Literary Qualities

Tolkien’s prose style tries to approximate the spoken word. He uses a variety of devices to achieve this storyteller’s style: parenthetical and exclamatory remarks, direct address to the reader (or listener), first-person comments by the narrator, rhetorical questions, interruptions of the narrative, and sentence fragments which suggest enlarged parenthetical explanations. The narrator’s highly descriptive style conveys vivid pictures of Bilbo, his hobbit-hole, and Gandalf. The descriptions emphasize physical details such as color, shape, and size. Frequently the accumulation of detail creates a comic effect, such as the arrival of the dwarves-in stages-in Bilbo’s parlor and later on Beorn’s porch. The rhetorical techniques used to convey an oral prose style continue throughout the book, but become less obtrusive as the story develops.

Children as well as more mature readers can enjoy Tolkien’s habit of playing with language. Riddles and riddling names brighten the scenes in which Bilbo confronts Gollum and Smaug, and the superlatives and formal inversions with which Bilbo flatters Smaug seem appropriate for one who has guarded immense treasure for two hundred years. Bilbo and the narrator occasionally make up words (for example, “confusticate”), but their usual speech provides a standard against which that of other characters can be analyzed. The trolls, for example, indicate their crudity and ignorance by their Cockney-like speech. Gollum’s hissing sounds, accentuated by strange plurals like “eggses” and “pocketses'” contribute to his unpleasantness, and his habit of referring to himself as “we” raises questions about his mental state. Thorin and Gandalf command a highly oratorical style when the occasion demands it, but among friends Gandalf delights in colloquial word play.

The narrative flows swiftly from one incident to the next, as each adventure moves the action deeper into the fantasy world. The matter-of-fact opening statement, “In a hole in the ground there lived a hobbit,” invites the reader immediately into an unfamiliar secondary world filled with familiar primary world objects: a brass doorknob (in a round door), a hallway, paneled walls, tiled and carpeted floors, and the usual assortment of rooms for sleeping, bathing, eating, and entertaining-all of them underground. Once Bilbo’s unusual traits have been described (especially his size, his beardless face, and his furry feet), his reactions to Gandalf and the dwarves establish him as a relatively normal “person.” Although the dwarves have a strange story to tell, it is at this point only a story within a story. As the adventures continue, the reader sees the repulsive trolls and noble elves through Bilbo’s eyes.

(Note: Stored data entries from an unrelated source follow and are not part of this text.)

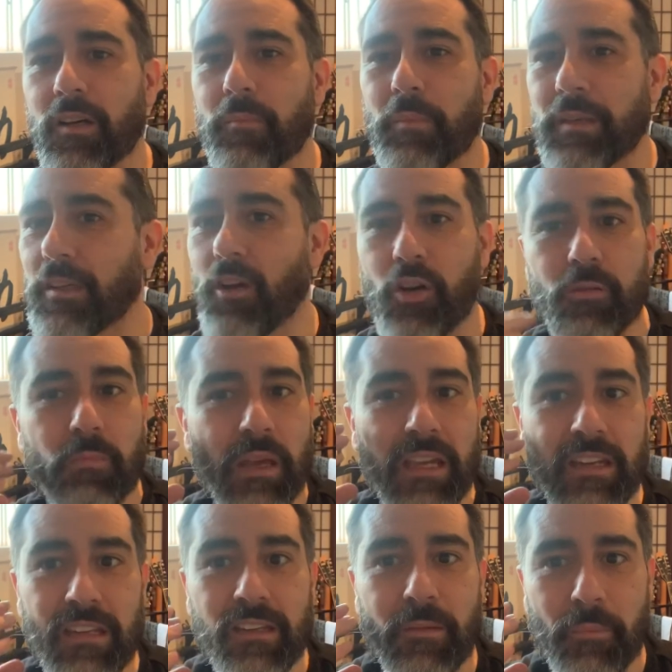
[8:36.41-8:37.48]
but not
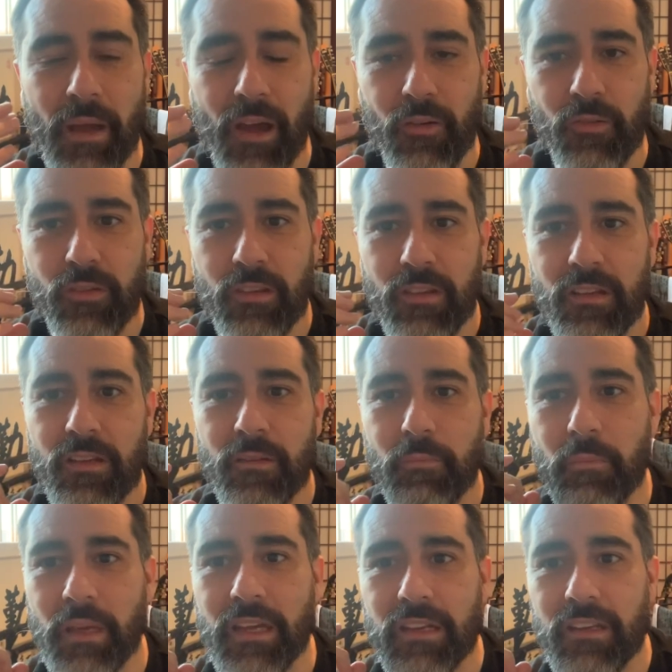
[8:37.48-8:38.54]
made in the mouth,
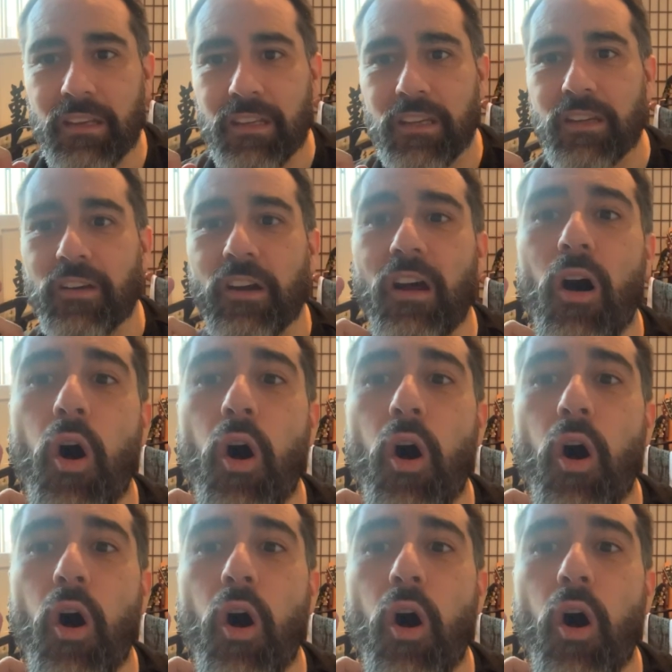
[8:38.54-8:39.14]
made here.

With each appearance of a new character or group, the more fantastic elements stand out, but with each succeeding appearance the strangeness diminishes and actions can be anticipated. Elves, good though they may be, traditionally dislike dwarves; goblins are ugly and cruel by themselves, but in alliance with wolves they become more convincingly evil in their ugliness; and the giant eagles, who have twice airlifted the travelers out of danger, cause no surprise when they join the allied armies in the final battle against the goblins and wargs. Gollum himself does not reappear in this book after Bilbo leaves him, but his ring becomes a magical talisman. Although Tolkien has not yet created in The Hobbit a world as fully integrated as the Middle-earth of his trilogy, he has made a world in which all creatures act in accord with the natures their creator has given them.